Task goal: Scan the entries that follow and copy out every line containing "frames".
★ ★ ★
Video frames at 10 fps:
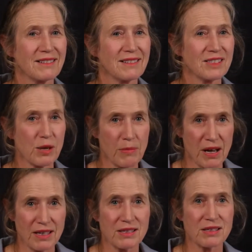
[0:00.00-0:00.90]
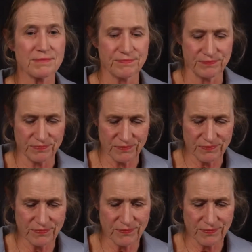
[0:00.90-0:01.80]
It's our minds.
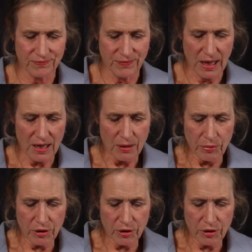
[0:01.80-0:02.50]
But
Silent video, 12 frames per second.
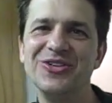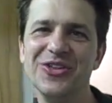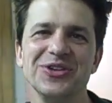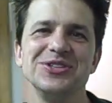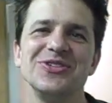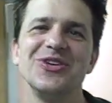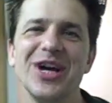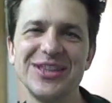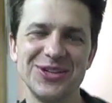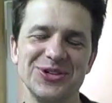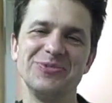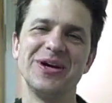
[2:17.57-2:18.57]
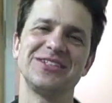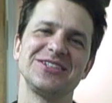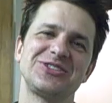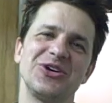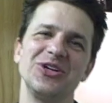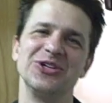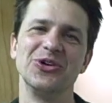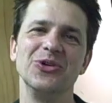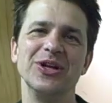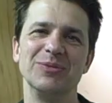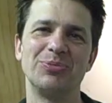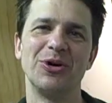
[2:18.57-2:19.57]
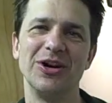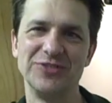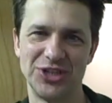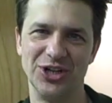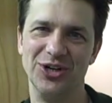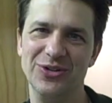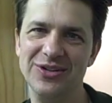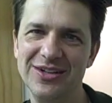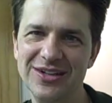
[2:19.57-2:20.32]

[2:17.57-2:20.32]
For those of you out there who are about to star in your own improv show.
★ ★ ★
Answer space:
Video frames at 10 fps:
Silent video, 12 frames per second.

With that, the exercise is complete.